Crédito: Japan Times – 14/06/2023 – Quarta

O secretário de Estado dos EUA, Antony Blinken, visitará Pequim no domingo e na segunda-feira, anunciou o Departamento de Estado na quarta-feira, na primeira viagem à capital chinesa de um importante diplomata dos EUA desde 2018, enquanto as superpotências buscam administrar o relacionamento em meio a tensões crescentes.

Em Pequim, Blinken se reunirá com altos funcionários chineses e “discutirá a importância de manter linhas de comunicação abertas para administrar com responsabilidade o relacionamento EUA-RPC”, disse o Departamento de Estado, usando o acrônimo para o nome oficial da China, República Popular da China.

O Departamento de Estado disse que Blinken também levantaria “questões bilaterais de preocupação, questões globais e regionais e cooperação potencial em desafios transnacionais compartilhados” em suas conversas com os líderes chineses.

A notícia da reunião, que também foi anunciada pelo Ministério das Relações Exteriores da China, veio poucas horas depois que o ministro das Relações Exteriores da China, Qin Gang, insinuou o quão controversa a visita poderia ser em um telefonema com Blinken, durante o qual ele instou os EUA a pararem de se intrometer nos assuntos de Pequim. “assuntos internos.”

As tensões sino-americanas aumentaram nos últimos meses devido a uma variedade de questões – desde punir os controles sobre as exportações de semicondutores para a China até o destino da autogovernada Taiwan – levando a relação entre as duas maiores economias do mundo a uma crise.

Washington disse que espera administrar o relacionamento por meio de negociações. A visita do principal diplomata dos EUA estava programada para fevereiro, mas a viagem foi interrompida depois que o dramático abate de um suposto balão espião chinês sobrevoou os Estados Unidos.
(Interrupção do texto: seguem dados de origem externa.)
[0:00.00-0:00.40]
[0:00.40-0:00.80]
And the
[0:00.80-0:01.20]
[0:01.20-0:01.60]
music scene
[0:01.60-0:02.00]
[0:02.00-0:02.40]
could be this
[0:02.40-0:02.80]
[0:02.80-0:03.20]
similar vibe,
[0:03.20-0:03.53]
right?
Qin, que disse que a ligação veio a pedido dos Estados Unidos, pareceu culpar Washington pelos laços azedados, dizendo a Blinken que “as relações China-EUA enfrentaram novas dificuldades e desafios, e a responsabilidade é clara”, de acordo com um comunicado. divulgado pelo Ministério das Relações Exteriores da China

Pequim, disse ele, “sempre viu e lidou com as relações China-EUA seguindo os princípios de respeito mútuo, coexistência pacífica e cooperação ganha-ganha propostos pelo presidente chinês Xi Jinping”.
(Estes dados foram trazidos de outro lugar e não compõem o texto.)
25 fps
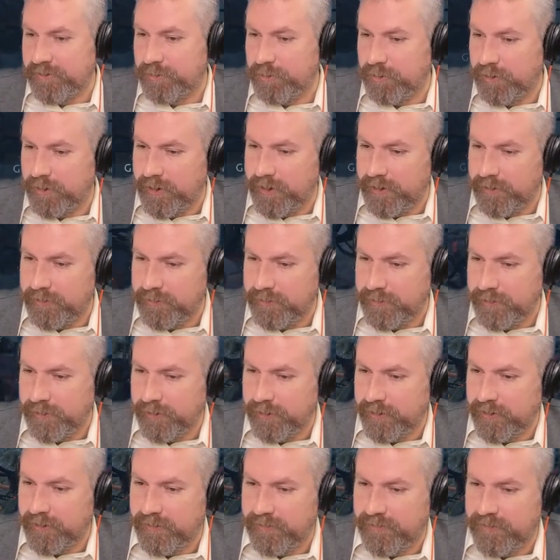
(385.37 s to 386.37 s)
below.
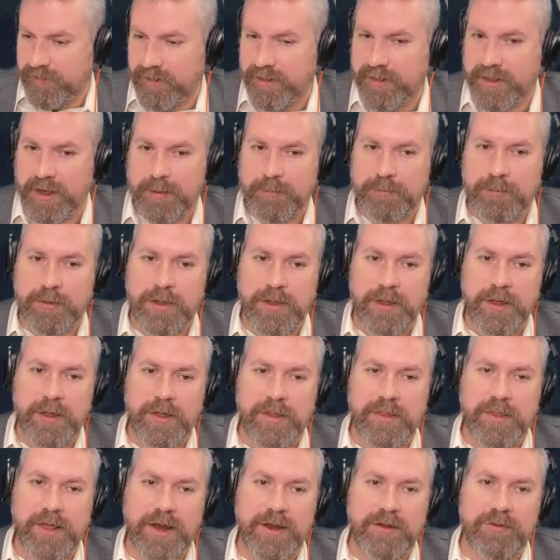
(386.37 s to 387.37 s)
You can see them.
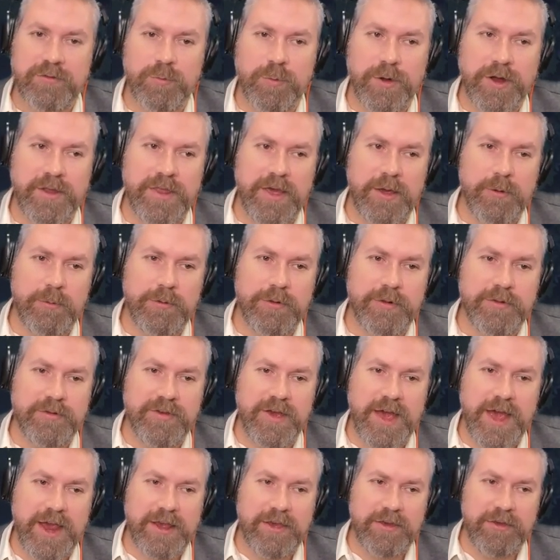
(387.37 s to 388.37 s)
That is where they will
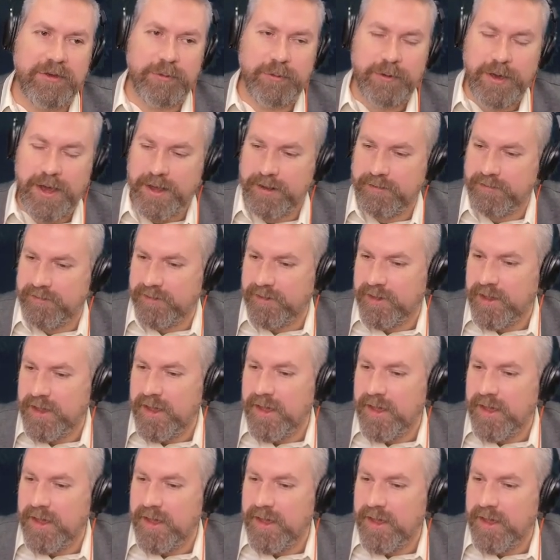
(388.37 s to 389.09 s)
attack you at.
Em particular, Qin destacou a “posição firme da China em questões centrais” como Taiwan, enfatizando que “os EUA devem respeitá-la, parar de interferir nos assuntos internos da China e parar de prejudicar a segurança soberana da China e os interesses de desenvolvimento em nome da concorrência”.

A China chama Taiwan de província renegada que deve ser unificada com o continente – pela força, se necessário. Em abril, os militares chineses realizaram exercícios em larga escala em torno da ilha democrática após uma reunião entre a presidente Tsai Ing-wen e o presidente da Câmara dos EUA, Kevin McCarthy, na Califórnia.